● What you are asked to do: What you return must match the listing below line for line, minus its pictures.

● Data supplied:
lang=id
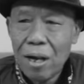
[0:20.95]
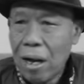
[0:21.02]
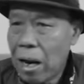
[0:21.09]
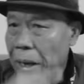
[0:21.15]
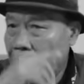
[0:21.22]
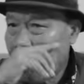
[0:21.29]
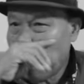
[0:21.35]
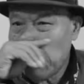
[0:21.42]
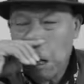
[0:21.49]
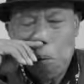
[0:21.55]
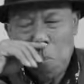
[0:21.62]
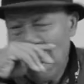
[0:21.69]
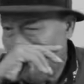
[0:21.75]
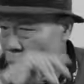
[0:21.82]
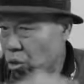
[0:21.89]
Anda
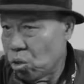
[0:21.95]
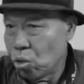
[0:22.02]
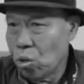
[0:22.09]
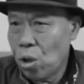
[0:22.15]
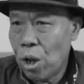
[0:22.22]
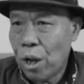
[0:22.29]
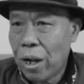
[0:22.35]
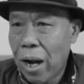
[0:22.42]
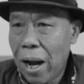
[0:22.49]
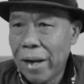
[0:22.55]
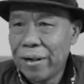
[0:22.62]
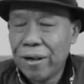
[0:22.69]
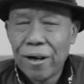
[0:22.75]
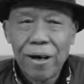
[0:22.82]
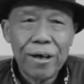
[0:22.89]
yang maju,
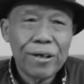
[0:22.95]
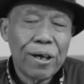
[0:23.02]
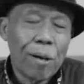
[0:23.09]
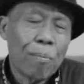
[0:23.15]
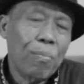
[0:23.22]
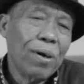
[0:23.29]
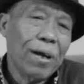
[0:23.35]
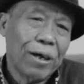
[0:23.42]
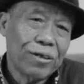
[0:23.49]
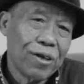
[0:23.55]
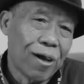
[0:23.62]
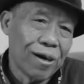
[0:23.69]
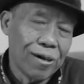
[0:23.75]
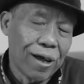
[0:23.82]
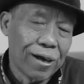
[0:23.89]
Anda yang
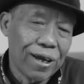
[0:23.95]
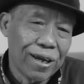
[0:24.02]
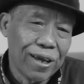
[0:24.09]
belajar dari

● Output for this task:
lang=id
[0:20.95]
[0:21.02]
[0:21.09]
[0:21.15]
[0:21.22]
[0:21.29]
[0:21.35]
[0:21.42]
[0:21.49]
[0:21.55]
[0:21.62]
[0:21.69]
[0:21.75]
[0:21.82]
[0:21.89]
Anda
[0:21.95]
[0:22.02]
[0:22.09]
[0:22.15]
[0:22.22]
[0:22.29]
[0:22.35]
[0:22.42]
[0:22.49]
[0:22.55]
[0:22.62]
[0:22.69]
[0:22.75]
[0:22.82]
[0:22.89]
yang maju,
[0:22.95]
[0:23.02]
[0:23.09]
[0:23.15]
[0:23.22]
[0:23.29]
[0:23.35]
[0:23.42]
[0:23.49]
[0:23.55]
[0:23.62]
[0:23.69]
[0:23.75]
[0:23.82]
[0:23.89]
Anda yang
[0:23.95]
[0:24.02]
[0:24.09]
belajar dari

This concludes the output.